**Supplied information**:
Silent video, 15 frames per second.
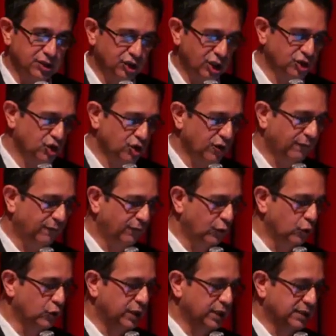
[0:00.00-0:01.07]
ingestion of
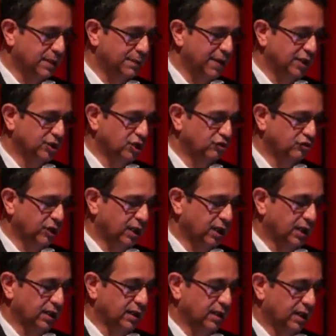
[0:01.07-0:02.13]
food is a major
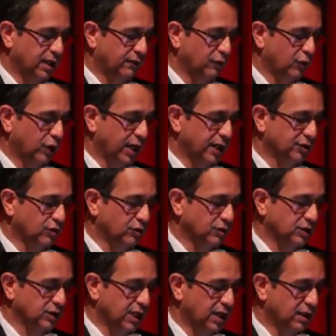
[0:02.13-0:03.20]
trigger for
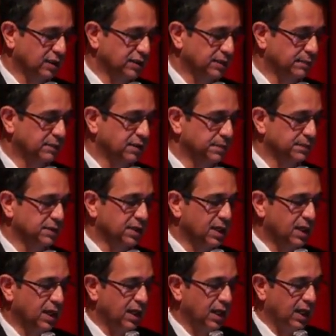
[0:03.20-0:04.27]
gastrointestinal symptoms,
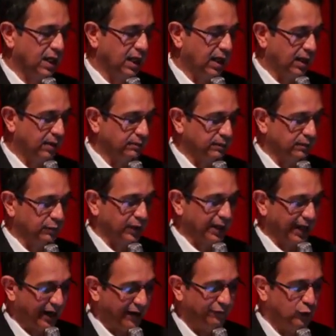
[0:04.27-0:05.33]
we
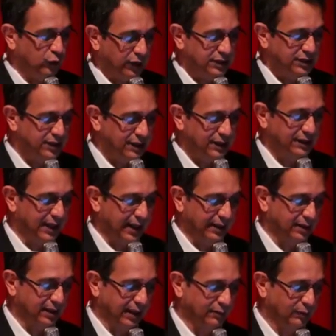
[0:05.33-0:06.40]
have to consider
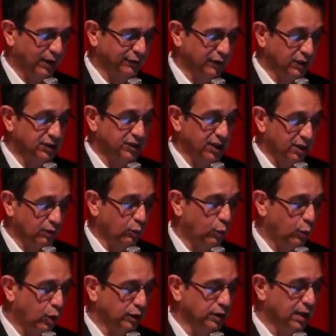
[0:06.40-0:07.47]
that, and we have to consider
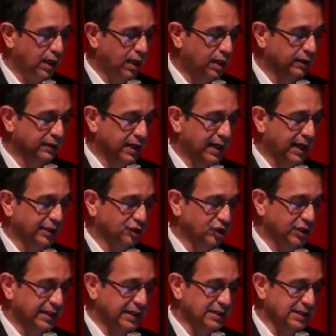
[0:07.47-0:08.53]
what are they
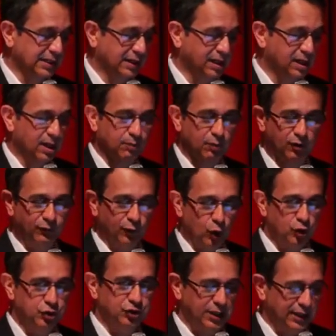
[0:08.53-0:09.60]
actually eating. But of
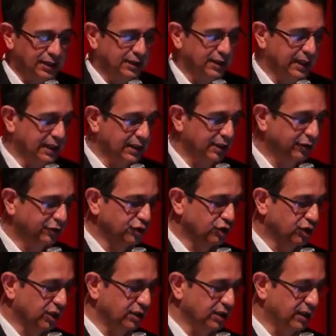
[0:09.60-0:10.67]
course, in the
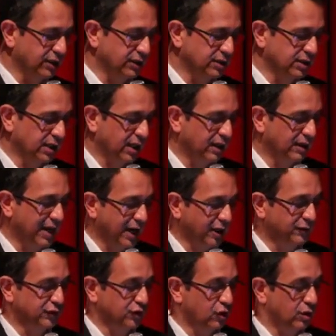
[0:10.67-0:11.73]
literature, there is a
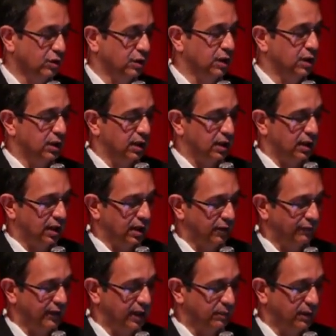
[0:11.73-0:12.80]
lack of strong
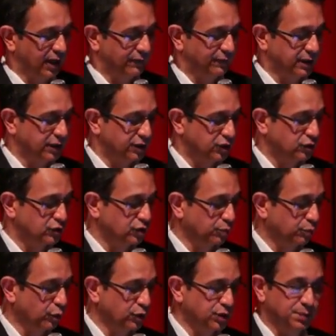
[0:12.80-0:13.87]
available evidence to
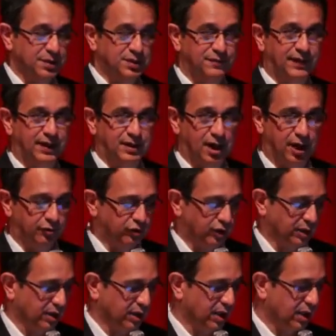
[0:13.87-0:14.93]
support specific
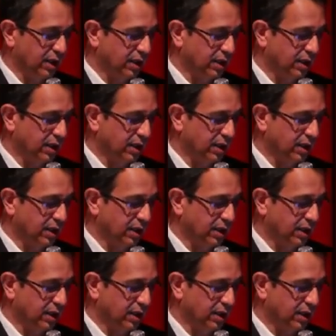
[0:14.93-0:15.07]
dietary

**What this task involves**:
Because only the text is wanted, repeat all the entries exactly and leave out the pictures.

**Answer to this task**:
Silent video, 15 frames per second.
[0:00.00-0:01.07]
ingestion of
[0:01.07-0:02.13]
food is a major
[0:02.13-0:03.20]
trigger for
[0:03.20-0:04.27]
gastrointestinal symptoms,
[0:04.27-0:05.33]
we
[0:05.33-0:06.40]
have to consider
[0:06.40-0:07.47]
that, and we have to consider
[0:07.47-0:08.53]
what are they
[0:08.53-0:09.60]
actually eating. But of
[0:09.60-0:10.67]
course, in the
[0:10.67-0:11.73]
literature, there is a
[0:11.73-0:12.80]
lack of strong
[0:12.80-0:13.87]
available evidence to
[0:13.87-0:14.93]
support specific
[0:14.93-0:15.07]
dietary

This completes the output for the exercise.